Noah Baumbach’s latest film perfectly captures the midlife yearning for the energy, fearlessness and creativity of our twenties.

When Josh (Ben Stiller) a documentary maker ten years into his second film meets Jamie (Adam Driver), young, aspiring filmmaker and a fan of his work, and his wife Derby (Amanda Seyfried), Josh is taken.  Josh and his wife Cornelia (Naomi Watts) are fortysomethings, stuck in a rut, glued to their iPhones, Facebook, and early to bed. “What’s the opposite of the world is your oyster?”, laments Josh, summing up the theme of a mid life crisis that comes into focus when the youngsters appear on the scene.  

“What’s the opposite of the world is your oyster?”

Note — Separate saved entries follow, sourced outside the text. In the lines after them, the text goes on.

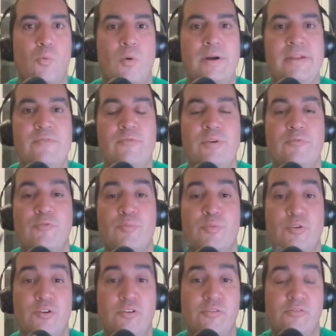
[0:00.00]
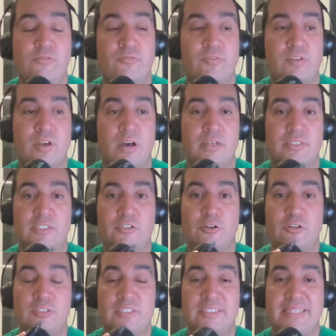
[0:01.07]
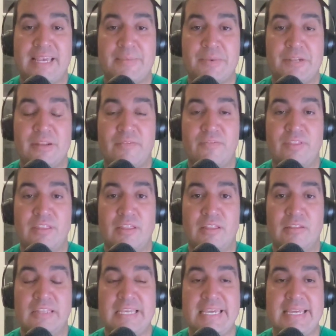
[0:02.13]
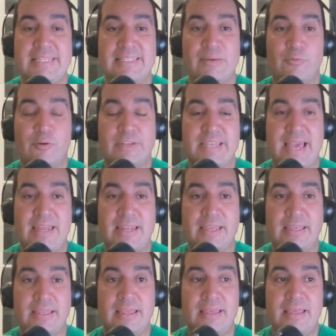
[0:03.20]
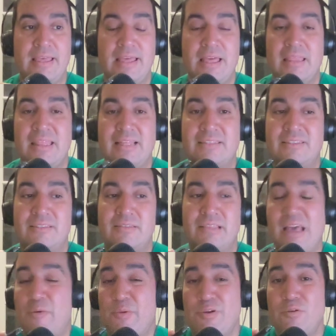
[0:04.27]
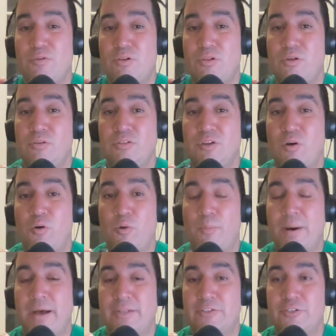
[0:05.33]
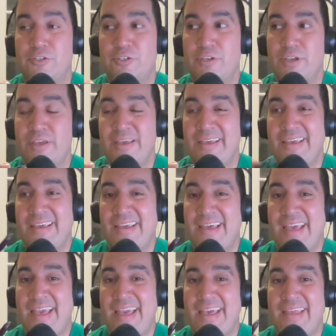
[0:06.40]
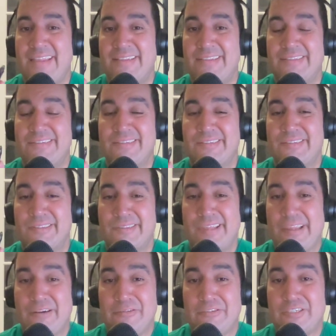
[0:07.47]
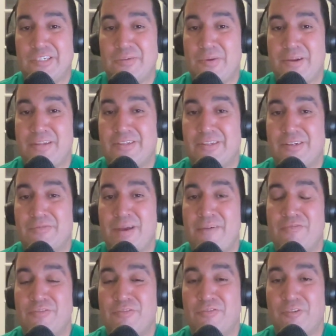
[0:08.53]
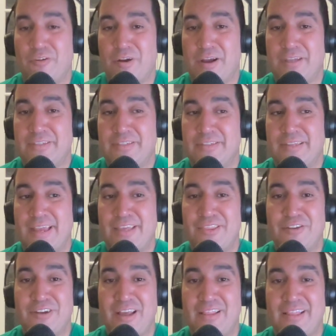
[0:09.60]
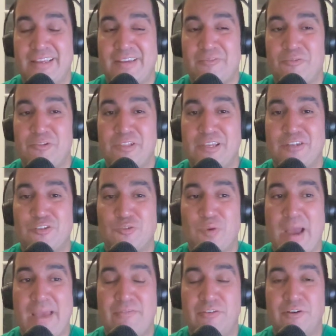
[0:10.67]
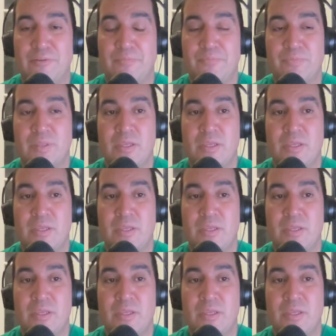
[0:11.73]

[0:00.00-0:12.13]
what if we removed a certain segment of the leads that we're getting that we don't close a whole bunch and they don't generate a ton of revenue for us and they're not like really a driver.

Soon Josh and Corneila are double dating the hipsters, who are into vinyl, retro and making their own furniture.  Next Josh is sporting a trilby, riding a bicycle, and Cornelia is taking hip hop classes. They cast off their old friends who have a new baby, in favour of ayahuasca ceremonies. Before they realise what’s happening, Cornelia is producing Jamie’s film, with the seal of her father, a celebrated documentarian, and Josh is sharing the star historian of his worthy project, ‘a six and a half hour film, seven hours too long’.

There’s lots of comedy around fears of ageing, the social pressures of having children, and the documentary-making process; authenticity versus artistry, reality or manipulation, as Jamie plays fast with the truth.  

Pia Mellody calls codependence a disease of immaturity, and figuring out our own desires and boundaries, needs and wants, our own right path, is part of the process. Josh asks, “Are we the kind of people to renew our vows?” He is so busy unmasking Jamie’s trickery that he can’t find a way to be himself, and is taken in by the surface gloss of appearance. “I wish you’d look at me the way you look at Jamie and Derby”, says Cornelia, as wistful for her younger self as Josh is for his.

Age is no indicator of emotional or spiritual growth, and sometimes we need to catch up with our bodies, but we don’t always want to.